### [WHAT THIS TASK INVOLVES]
What needs reproducing is the run of lines in the data below starting at the line with "[00:00:10.25]" and ending at the line with "[00:00:11.45]", both ends included. Copy it exactly, without pictures, and add nothing.

### [SOURCE MATERIAL]

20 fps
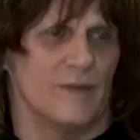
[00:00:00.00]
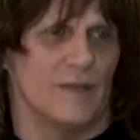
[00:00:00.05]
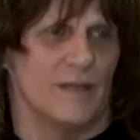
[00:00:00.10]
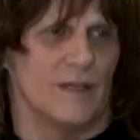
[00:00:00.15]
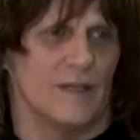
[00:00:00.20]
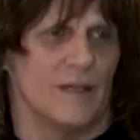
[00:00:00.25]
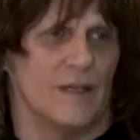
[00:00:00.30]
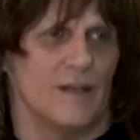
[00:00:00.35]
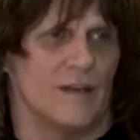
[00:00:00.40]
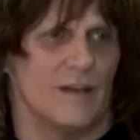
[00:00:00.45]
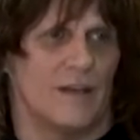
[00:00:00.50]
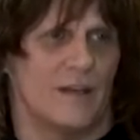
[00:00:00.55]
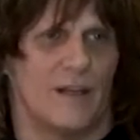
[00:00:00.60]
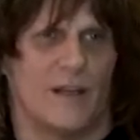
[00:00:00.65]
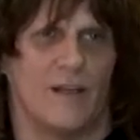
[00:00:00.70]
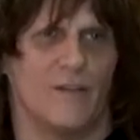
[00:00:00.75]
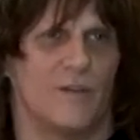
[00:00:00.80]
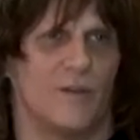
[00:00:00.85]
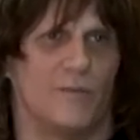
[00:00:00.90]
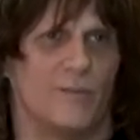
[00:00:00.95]
And I
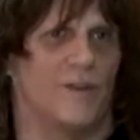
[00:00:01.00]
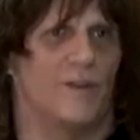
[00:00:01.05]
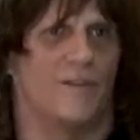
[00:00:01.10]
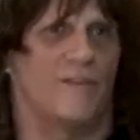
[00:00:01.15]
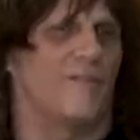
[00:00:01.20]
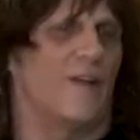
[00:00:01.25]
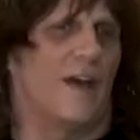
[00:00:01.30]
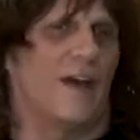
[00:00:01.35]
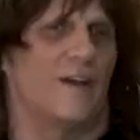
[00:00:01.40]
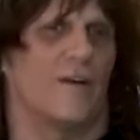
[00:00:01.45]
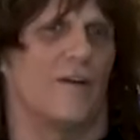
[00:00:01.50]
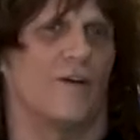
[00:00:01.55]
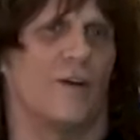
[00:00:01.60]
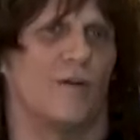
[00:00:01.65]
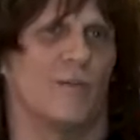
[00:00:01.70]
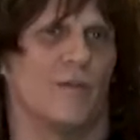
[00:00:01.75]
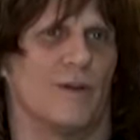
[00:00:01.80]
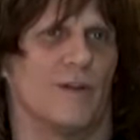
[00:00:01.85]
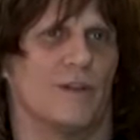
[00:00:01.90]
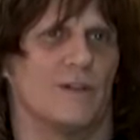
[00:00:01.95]
love the big fat
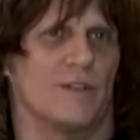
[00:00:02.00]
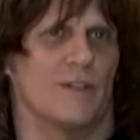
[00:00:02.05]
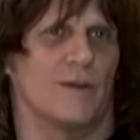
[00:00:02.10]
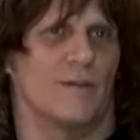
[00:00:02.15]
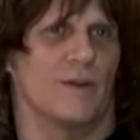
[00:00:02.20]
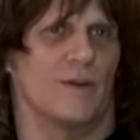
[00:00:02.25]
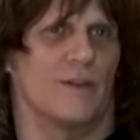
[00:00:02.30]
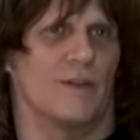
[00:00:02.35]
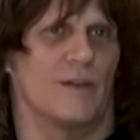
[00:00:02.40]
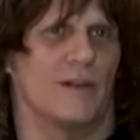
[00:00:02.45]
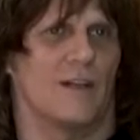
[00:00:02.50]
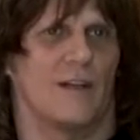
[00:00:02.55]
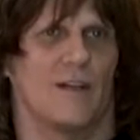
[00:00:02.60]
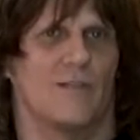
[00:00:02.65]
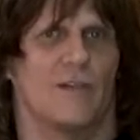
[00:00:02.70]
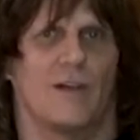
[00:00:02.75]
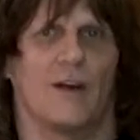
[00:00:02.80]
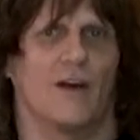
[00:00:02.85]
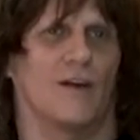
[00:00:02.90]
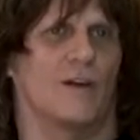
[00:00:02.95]
harmonies. I mean, I
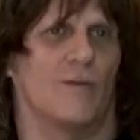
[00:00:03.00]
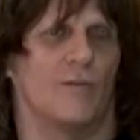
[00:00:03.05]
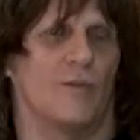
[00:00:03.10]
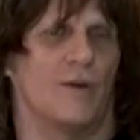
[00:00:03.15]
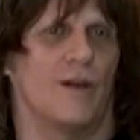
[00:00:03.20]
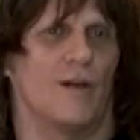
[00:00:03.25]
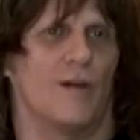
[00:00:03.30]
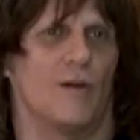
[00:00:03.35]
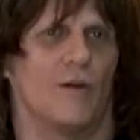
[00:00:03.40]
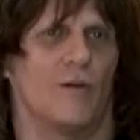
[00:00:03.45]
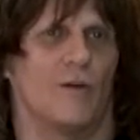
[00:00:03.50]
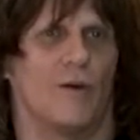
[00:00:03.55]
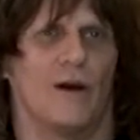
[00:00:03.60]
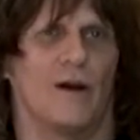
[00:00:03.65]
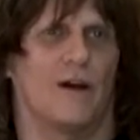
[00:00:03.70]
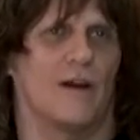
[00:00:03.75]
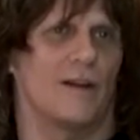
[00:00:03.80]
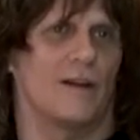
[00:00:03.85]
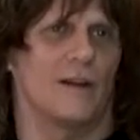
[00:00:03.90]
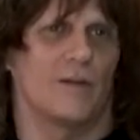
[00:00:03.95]
love an a cappella
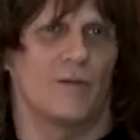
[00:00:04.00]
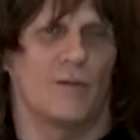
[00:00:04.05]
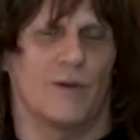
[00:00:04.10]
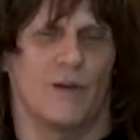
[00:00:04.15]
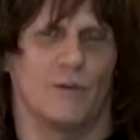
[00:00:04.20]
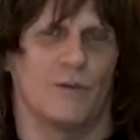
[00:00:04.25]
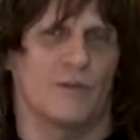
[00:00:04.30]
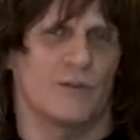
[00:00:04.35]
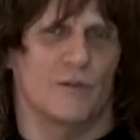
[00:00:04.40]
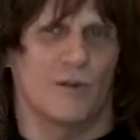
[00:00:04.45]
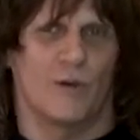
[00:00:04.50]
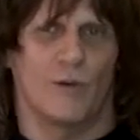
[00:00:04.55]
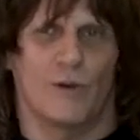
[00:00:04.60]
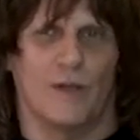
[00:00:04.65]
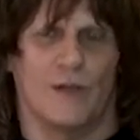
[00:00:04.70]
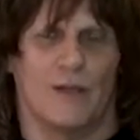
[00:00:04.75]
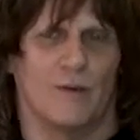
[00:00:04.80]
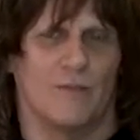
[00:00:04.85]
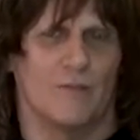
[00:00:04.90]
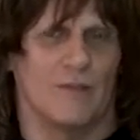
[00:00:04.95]
choir. Like when I was growing
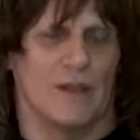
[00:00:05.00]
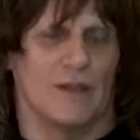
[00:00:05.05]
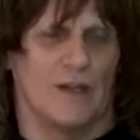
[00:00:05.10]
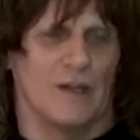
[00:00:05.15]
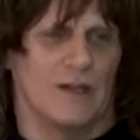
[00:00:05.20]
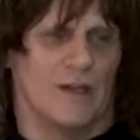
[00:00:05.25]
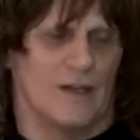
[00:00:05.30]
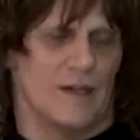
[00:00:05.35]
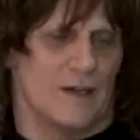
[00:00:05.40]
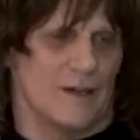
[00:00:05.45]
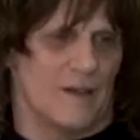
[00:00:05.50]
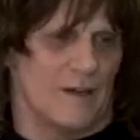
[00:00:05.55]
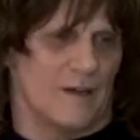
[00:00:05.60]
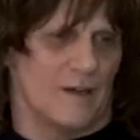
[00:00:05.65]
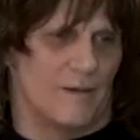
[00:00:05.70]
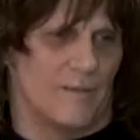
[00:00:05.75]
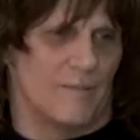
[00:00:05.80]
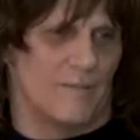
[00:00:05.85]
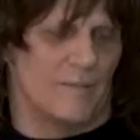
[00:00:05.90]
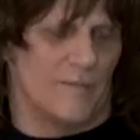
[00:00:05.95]
up,
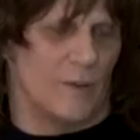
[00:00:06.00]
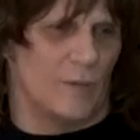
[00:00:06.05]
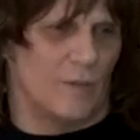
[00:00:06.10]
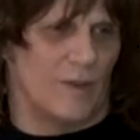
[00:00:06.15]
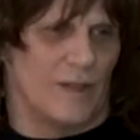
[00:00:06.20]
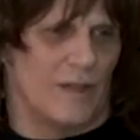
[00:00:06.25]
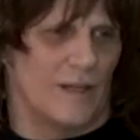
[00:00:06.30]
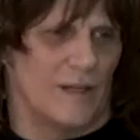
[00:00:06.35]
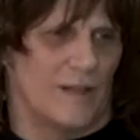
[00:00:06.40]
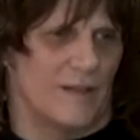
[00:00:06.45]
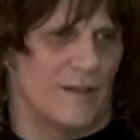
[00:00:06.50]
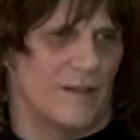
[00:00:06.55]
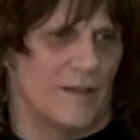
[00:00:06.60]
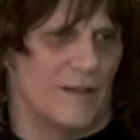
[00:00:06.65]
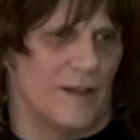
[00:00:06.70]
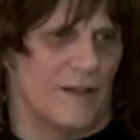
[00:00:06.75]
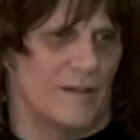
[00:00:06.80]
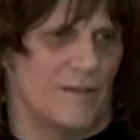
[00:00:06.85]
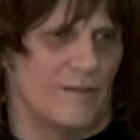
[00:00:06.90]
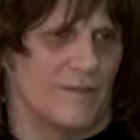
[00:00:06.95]
and we had like a
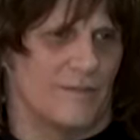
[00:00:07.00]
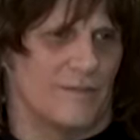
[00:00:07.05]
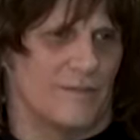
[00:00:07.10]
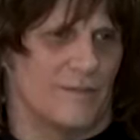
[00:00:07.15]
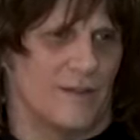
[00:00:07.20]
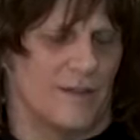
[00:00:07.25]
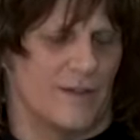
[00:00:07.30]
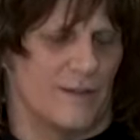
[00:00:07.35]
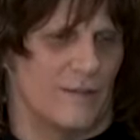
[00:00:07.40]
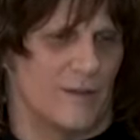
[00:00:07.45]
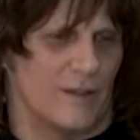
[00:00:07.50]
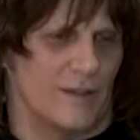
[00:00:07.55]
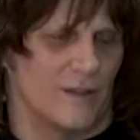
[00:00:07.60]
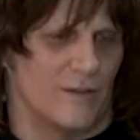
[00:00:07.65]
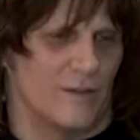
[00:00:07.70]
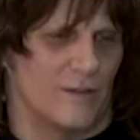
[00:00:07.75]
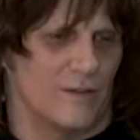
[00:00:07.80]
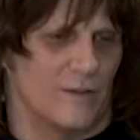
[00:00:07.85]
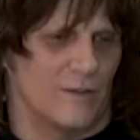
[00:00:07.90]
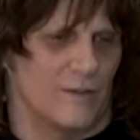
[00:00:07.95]
lot of like
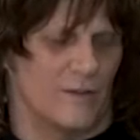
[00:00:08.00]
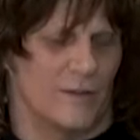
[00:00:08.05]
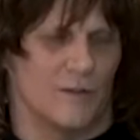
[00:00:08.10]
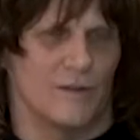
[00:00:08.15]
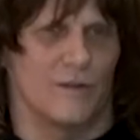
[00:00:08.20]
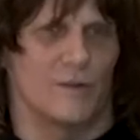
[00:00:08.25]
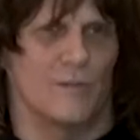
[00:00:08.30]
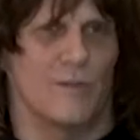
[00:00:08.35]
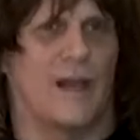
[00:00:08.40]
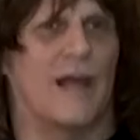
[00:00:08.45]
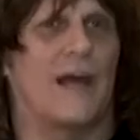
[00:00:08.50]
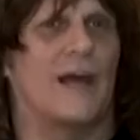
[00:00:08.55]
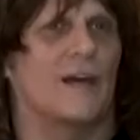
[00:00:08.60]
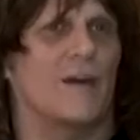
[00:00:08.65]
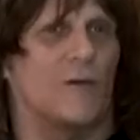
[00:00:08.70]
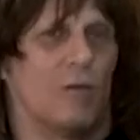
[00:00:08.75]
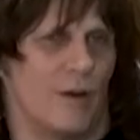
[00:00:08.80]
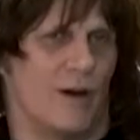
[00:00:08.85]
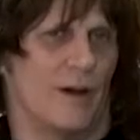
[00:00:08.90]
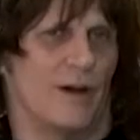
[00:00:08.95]
your black
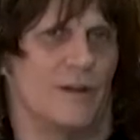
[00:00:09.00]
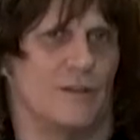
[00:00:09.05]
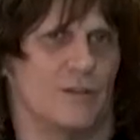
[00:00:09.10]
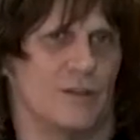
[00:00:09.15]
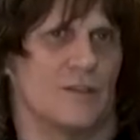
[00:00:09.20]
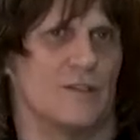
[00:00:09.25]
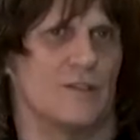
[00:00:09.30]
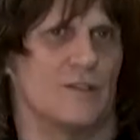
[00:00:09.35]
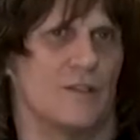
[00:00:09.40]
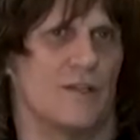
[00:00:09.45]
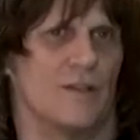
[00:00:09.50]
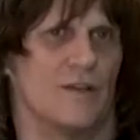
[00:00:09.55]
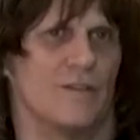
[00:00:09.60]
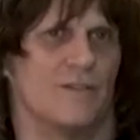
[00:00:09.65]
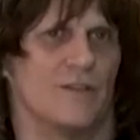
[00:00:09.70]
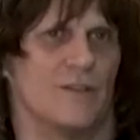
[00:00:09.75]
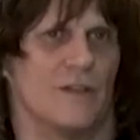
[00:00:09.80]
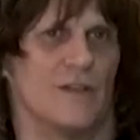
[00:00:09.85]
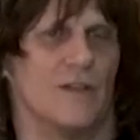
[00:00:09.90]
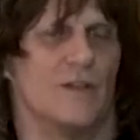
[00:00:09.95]
choirs and
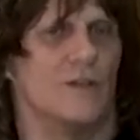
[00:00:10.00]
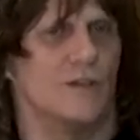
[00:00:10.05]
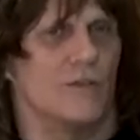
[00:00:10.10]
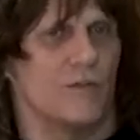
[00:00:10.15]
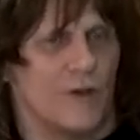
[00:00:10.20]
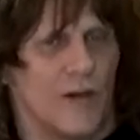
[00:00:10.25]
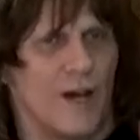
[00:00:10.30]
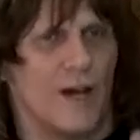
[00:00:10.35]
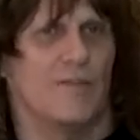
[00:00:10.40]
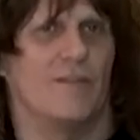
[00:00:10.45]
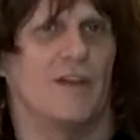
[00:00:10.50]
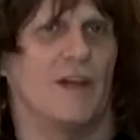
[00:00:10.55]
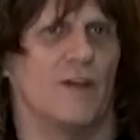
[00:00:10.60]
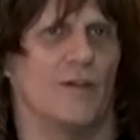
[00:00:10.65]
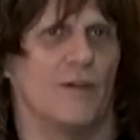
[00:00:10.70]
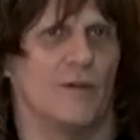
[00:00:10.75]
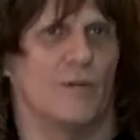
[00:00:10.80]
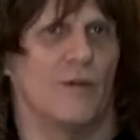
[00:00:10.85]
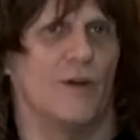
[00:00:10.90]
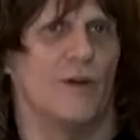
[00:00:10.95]
stuff. And you could drive
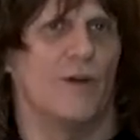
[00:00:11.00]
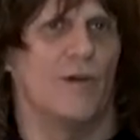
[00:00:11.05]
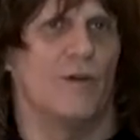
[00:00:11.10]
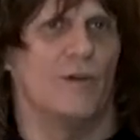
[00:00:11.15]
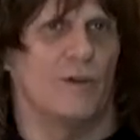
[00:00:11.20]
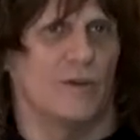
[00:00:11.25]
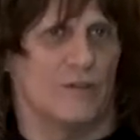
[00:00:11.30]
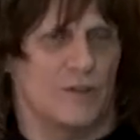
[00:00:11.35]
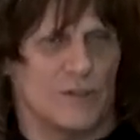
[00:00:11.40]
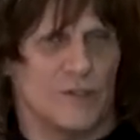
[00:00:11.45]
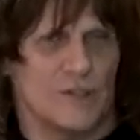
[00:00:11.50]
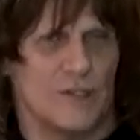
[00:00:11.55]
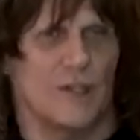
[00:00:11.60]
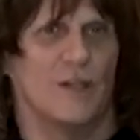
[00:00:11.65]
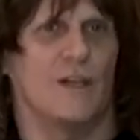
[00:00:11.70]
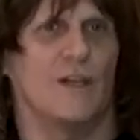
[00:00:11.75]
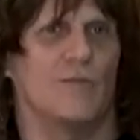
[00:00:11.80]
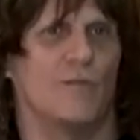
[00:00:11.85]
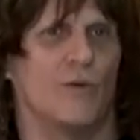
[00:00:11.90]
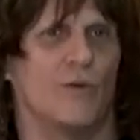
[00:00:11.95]
down the road on a
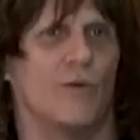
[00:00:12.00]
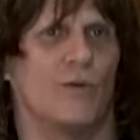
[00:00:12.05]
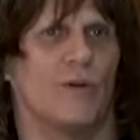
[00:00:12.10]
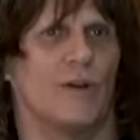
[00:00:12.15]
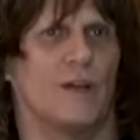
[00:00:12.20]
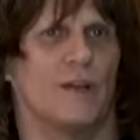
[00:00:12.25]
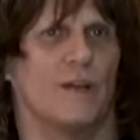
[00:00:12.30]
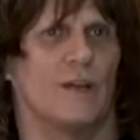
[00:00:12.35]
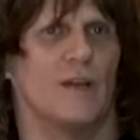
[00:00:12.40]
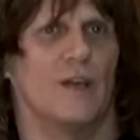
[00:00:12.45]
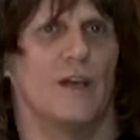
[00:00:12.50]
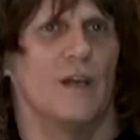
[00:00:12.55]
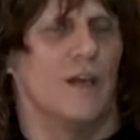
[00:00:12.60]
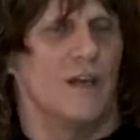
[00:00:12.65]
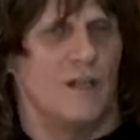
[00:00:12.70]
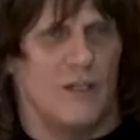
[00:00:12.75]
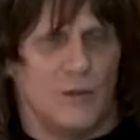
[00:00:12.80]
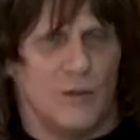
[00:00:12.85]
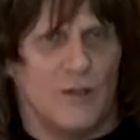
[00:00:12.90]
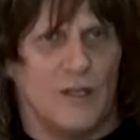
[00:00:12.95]
Sunday morning,
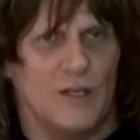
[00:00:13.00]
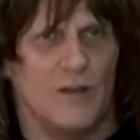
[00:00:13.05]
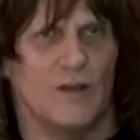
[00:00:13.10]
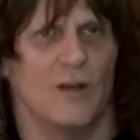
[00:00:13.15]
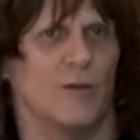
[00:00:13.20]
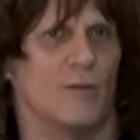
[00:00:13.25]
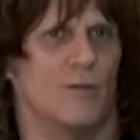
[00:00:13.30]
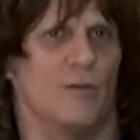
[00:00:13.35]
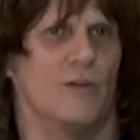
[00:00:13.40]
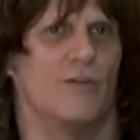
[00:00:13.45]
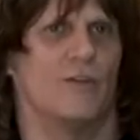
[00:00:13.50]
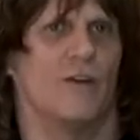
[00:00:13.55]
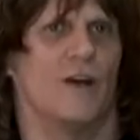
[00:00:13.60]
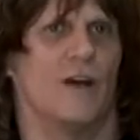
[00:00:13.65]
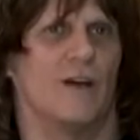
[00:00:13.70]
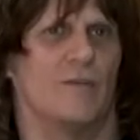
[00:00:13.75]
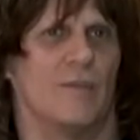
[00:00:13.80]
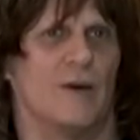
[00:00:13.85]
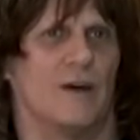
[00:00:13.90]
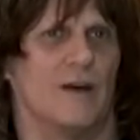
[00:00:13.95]
and you hear it when you
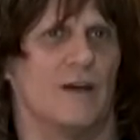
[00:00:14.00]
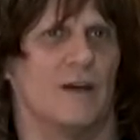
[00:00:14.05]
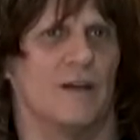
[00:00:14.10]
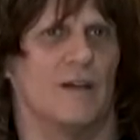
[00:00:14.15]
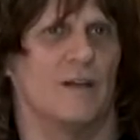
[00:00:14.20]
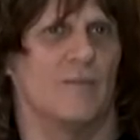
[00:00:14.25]
drive by.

### [WRITTEN ANSWER]
[00:00:10.25]
[00:00:10.30]
[00:00:10.35]
[00:00:10.40]
[00:00:10.45]
[00:00:10.50]
[00:00:10.55]
[00:00:10.60]
[00:00:10.65]
[00:00:10.70]
[00:00:10.75]
[00:00:10.80]
[00:00:10.85]
[00:00:10.90]
[00:00:10.95]
stuff. And you could drive
[00:00:11.00]
[00:00:11.05]
[00:00:11.10]
[00:00:11.15]
[00:00:11.20]
[00:00:11.25]
[00:00:11.30]
[00:00:11.35]
[00:00:11.40]
[00:00:11.45]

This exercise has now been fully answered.